Work request: Begin at the line where "[00:07:38.09]" appears and reproduce exactly every line through the end of the data below, both included, skipping pictures.

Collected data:
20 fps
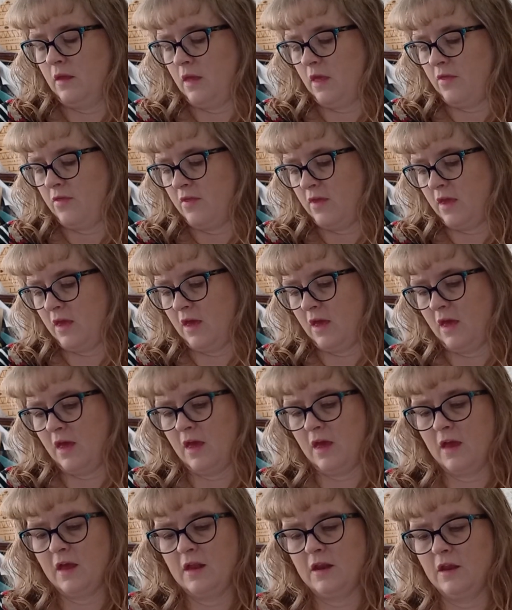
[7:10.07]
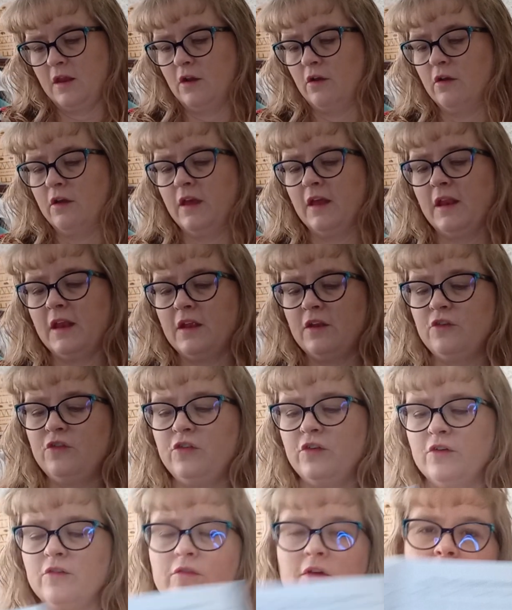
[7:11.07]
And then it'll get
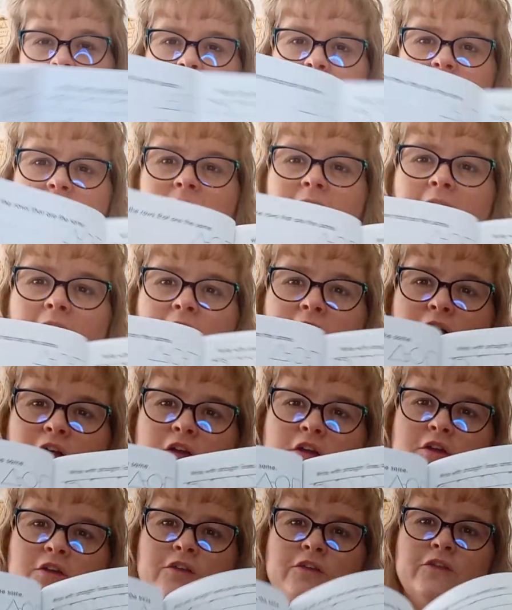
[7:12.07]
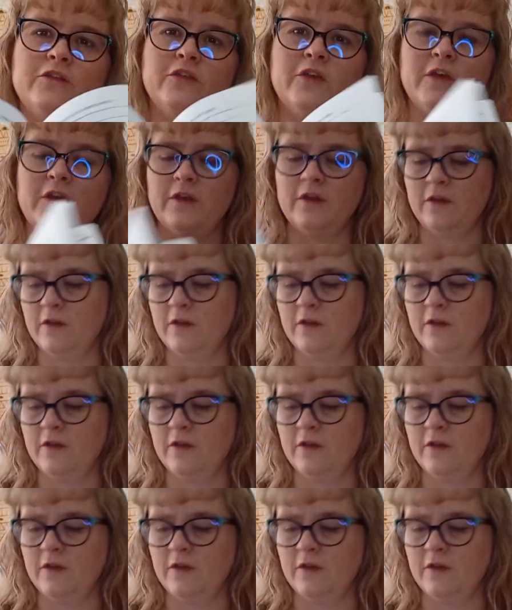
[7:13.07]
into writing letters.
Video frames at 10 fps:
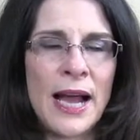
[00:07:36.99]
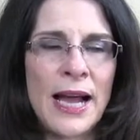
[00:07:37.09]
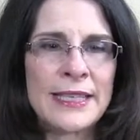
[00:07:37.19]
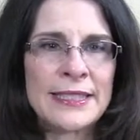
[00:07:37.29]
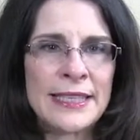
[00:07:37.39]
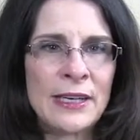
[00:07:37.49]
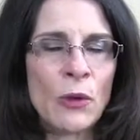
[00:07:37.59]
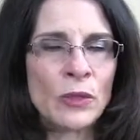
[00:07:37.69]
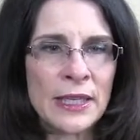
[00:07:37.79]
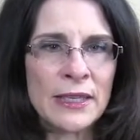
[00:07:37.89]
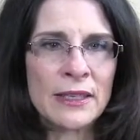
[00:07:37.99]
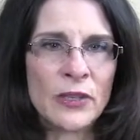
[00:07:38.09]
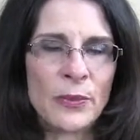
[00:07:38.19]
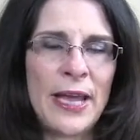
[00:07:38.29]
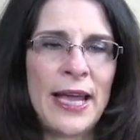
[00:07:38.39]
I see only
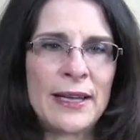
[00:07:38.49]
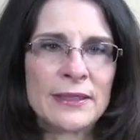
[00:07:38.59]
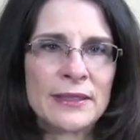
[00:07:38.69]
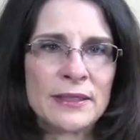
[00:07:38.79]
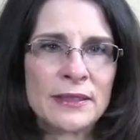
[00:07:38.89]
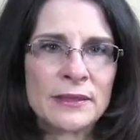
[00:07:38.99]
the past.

Solution to the problem:
[00:07:38.09]
[00:07:38.19]
[00:07:38.29]
[00:07:38.39]
I see only
[00:07:38.49]
[00:07:38.59]
[00:07:38.69]
[00:07:38.79]
[00:07:38.89]
[00:07:38.99]
the past.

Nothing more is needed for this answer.